Author :Paul John Eakin Publisher :Cornell University Press Release Date :1999 ISBN :0801485983 Pages :228 pages File Format : PDF, EPUB, TEXT, KINDLE or MOBI Rating :4.8/5 (148 download)
Download PDF How Our Lives Become Stories by Paul John Eakin and published by Cornell University Press. This book was released on 1999 with total page 228 pages. Available in PDF, EPUB and Kindle. Book excerpt: The popularity of such books as Frank McCourt's Angela's Ashes, Mary Karr's The Liars' Club, and Kathryn Harrison's controversial The Kiss, has led columnists to call ours "the age of memoir." And while some critics have derided the explosion of memoir as exhibitionistic and self-aggrandizing, literary theorists are now beginning to look seriously at this profusion of autobiographical literature. Informed by literary, scientific, and experiential concerns, How Our Lives Become Stories enhances our knowledge of the complex forces that shape identity, and confronts the equally complex problems that arise when we write about who we think we are.
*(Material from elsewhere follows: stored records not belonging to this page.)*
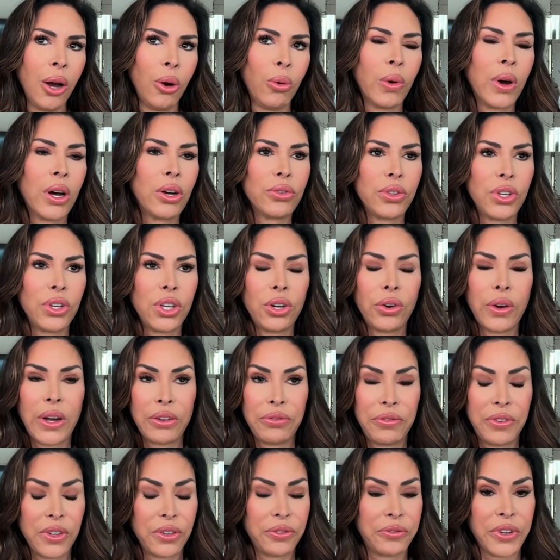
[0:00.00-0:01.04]
Well, I
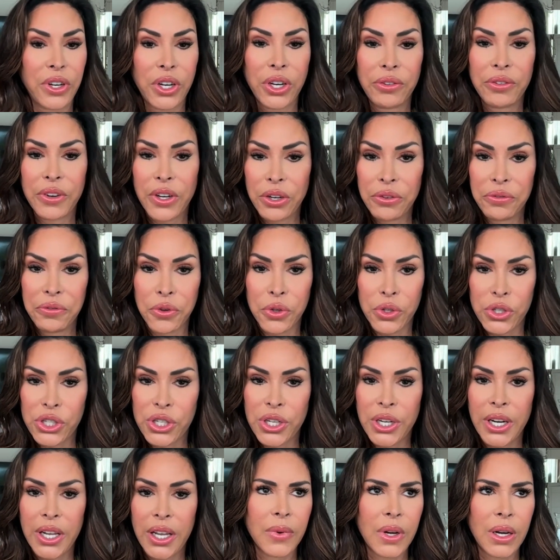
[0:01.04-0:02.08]
feel very, very
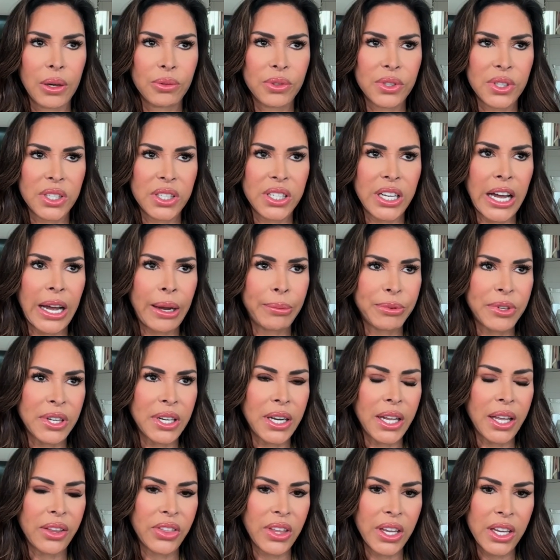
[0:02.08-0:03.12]
fortunate. I was adopted
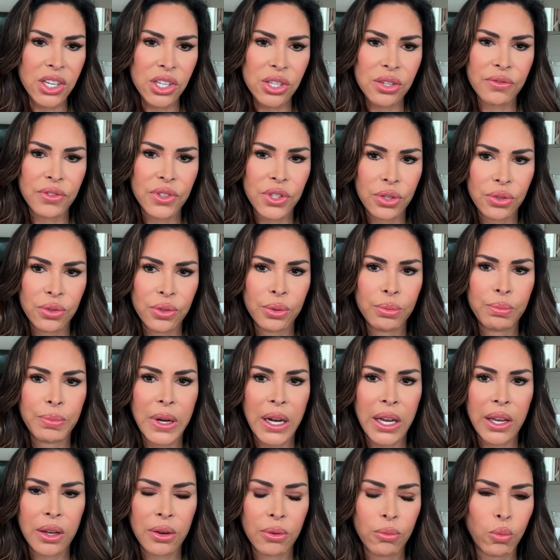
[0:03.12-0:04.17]
at the age of 2 by
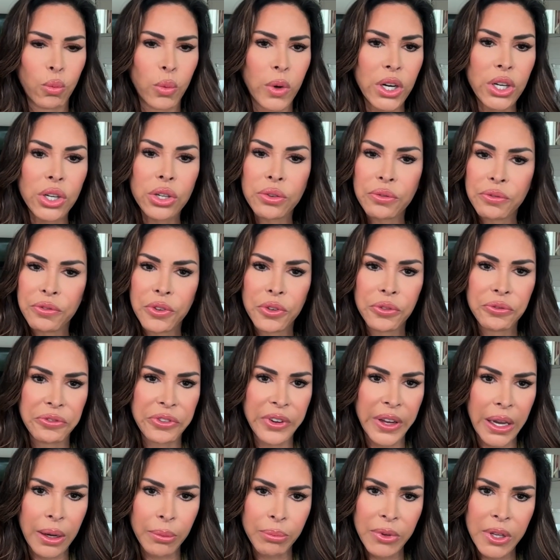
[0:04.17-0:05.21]
a wonderful
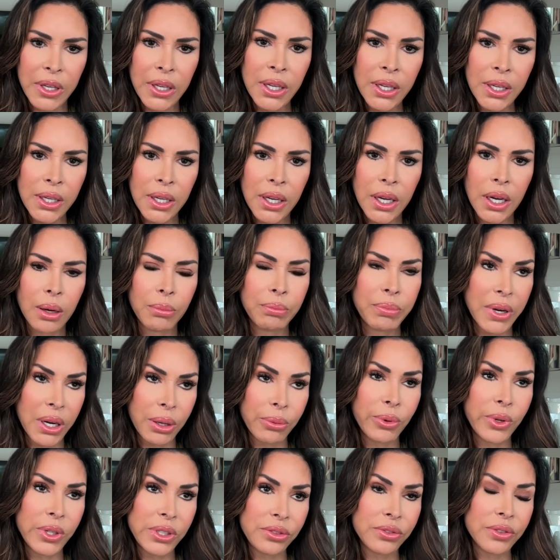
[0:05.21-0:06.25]
family, but I
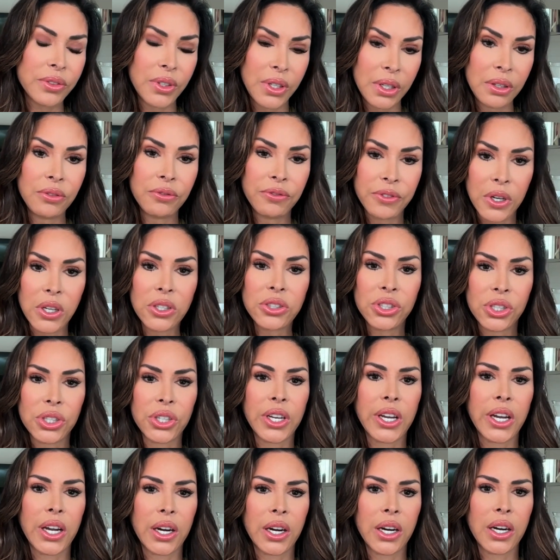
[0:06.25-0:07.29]
was in foster
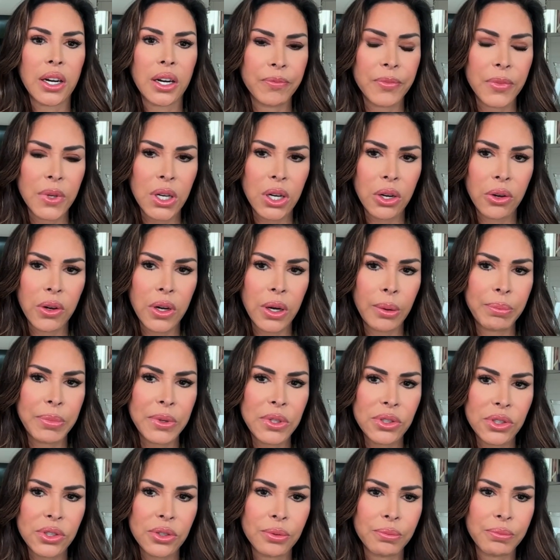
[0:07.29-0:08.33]
care, up
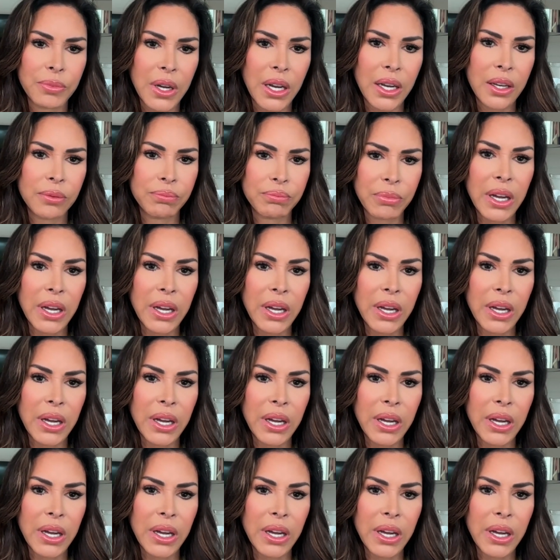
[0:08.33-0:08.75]
into my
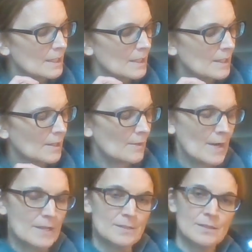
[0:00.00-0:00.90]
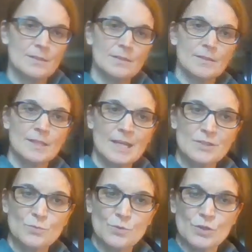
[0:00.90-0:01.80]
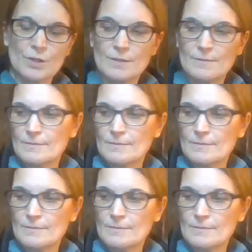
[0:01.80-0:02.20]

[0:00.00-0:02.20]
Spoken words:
All right, next word.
Using life writings as examples—including works by Christa Wolf, Art Spiegelman, Oliver Sacks, Henry Louis Gates, Melanie Thernstrom, and Philip Roth—Paul John Eakin draws on the latest research in neurology, cognitive science, memory studies, developmental psychology, and related fields to rethink the very nature of self-representation. After showing how the experience of living in one's body shapes one's identity, he explores relational and narrative modes of being, emphasizing social sources of identity, and demonstrating that the self and the story of the self are constantly evolving in relation to others. Eakin concludes by engaging the ethical issues raised by the conflict between the authorial impulse to life writing and a traditional, privacy-based ethics that such writings often violate.